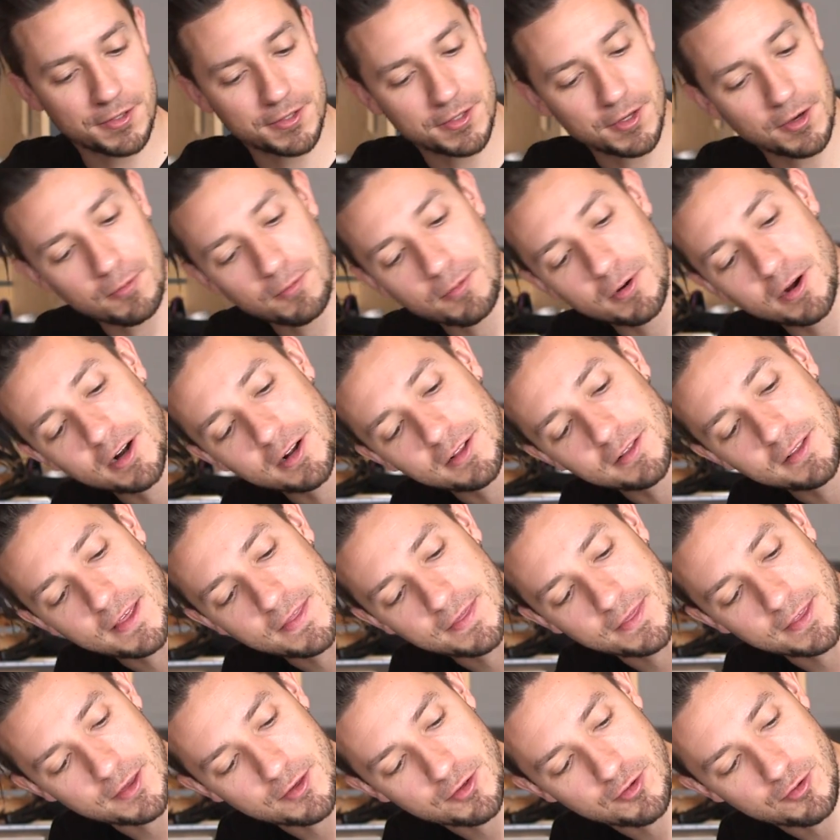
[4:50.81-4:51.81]
So we're going to
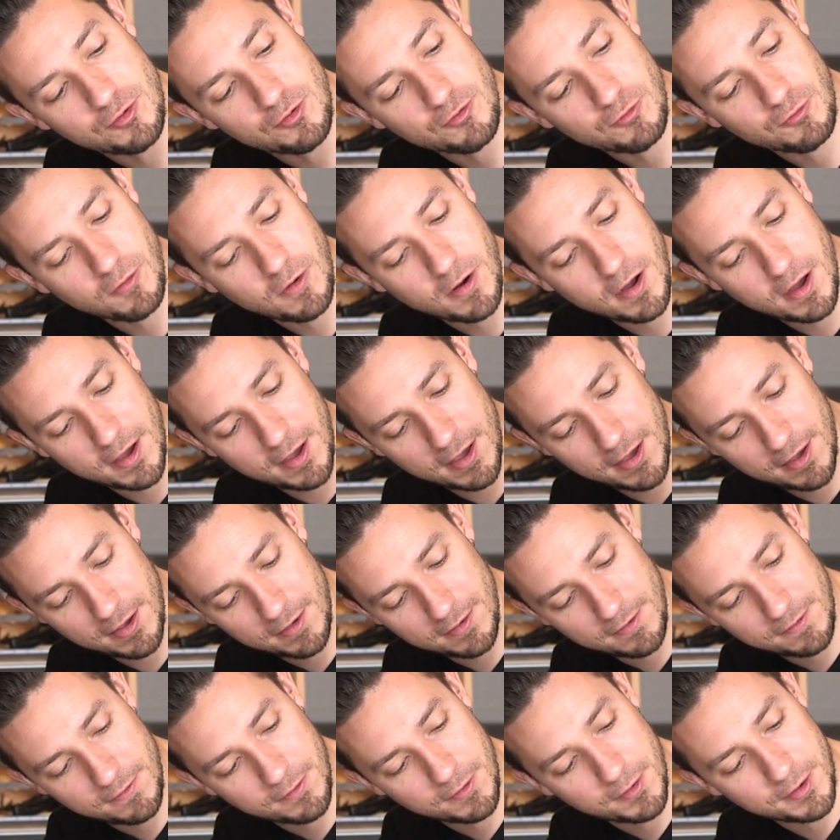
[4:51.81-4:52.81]
let this dry
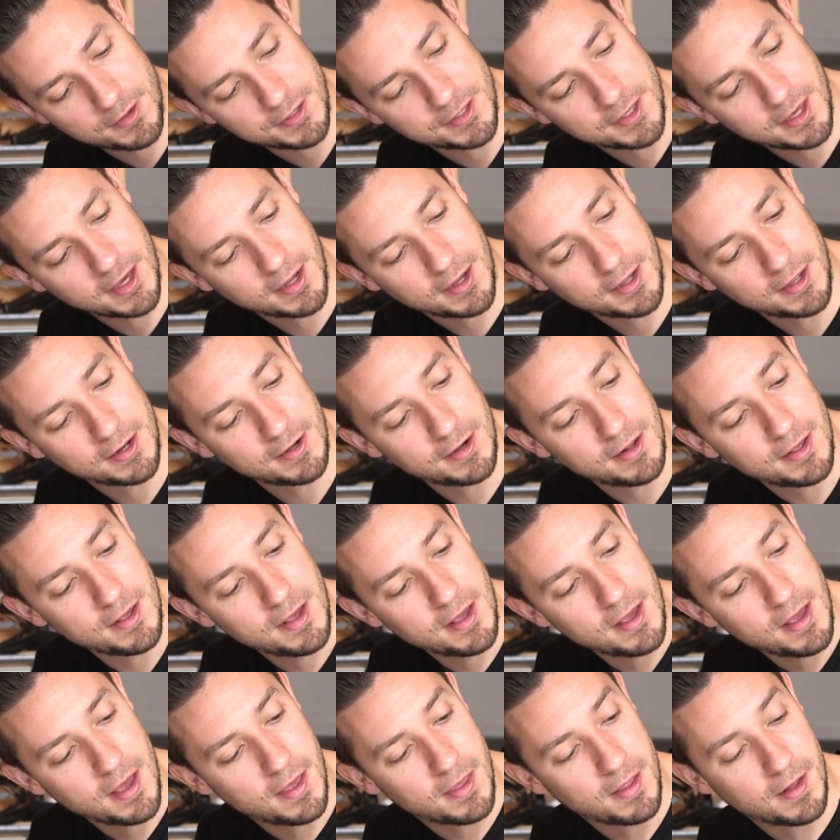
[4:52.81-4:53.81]
for a second,
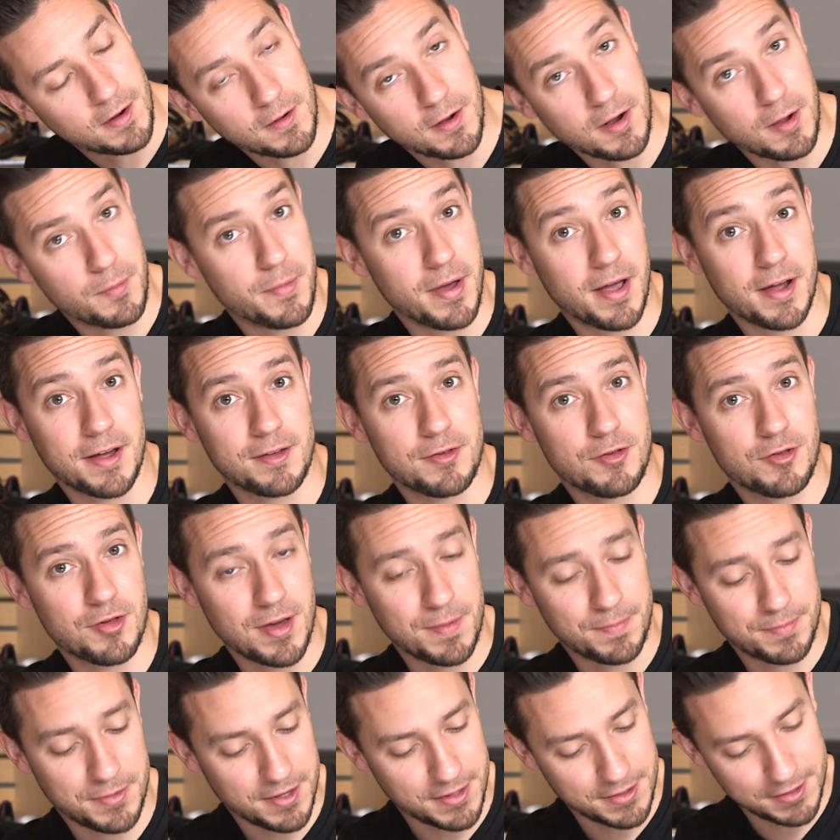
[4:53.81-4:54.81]
and then I'll come back and
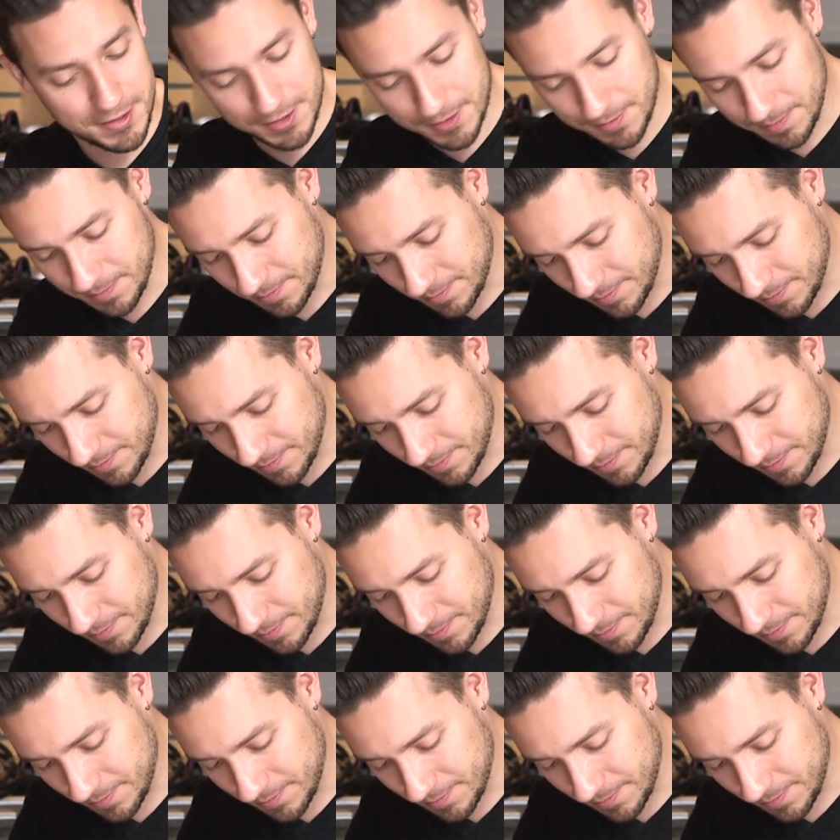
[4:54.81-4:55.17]
shape this.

=======

TASK STATEMENT: Could the listing above be transcribed exactly, with the pictures left out?

RESPONSE FOR THIS EXERCISE:
[4:50.81-4:51.81]
So we're going to
[4:51.81-4:52.81]
let this dry
[4:52.81-4:53.81]
for a second,
[4:53.81-4:54.81]
and then I'll come back and
[4:54.81-4:55.17]
shape this.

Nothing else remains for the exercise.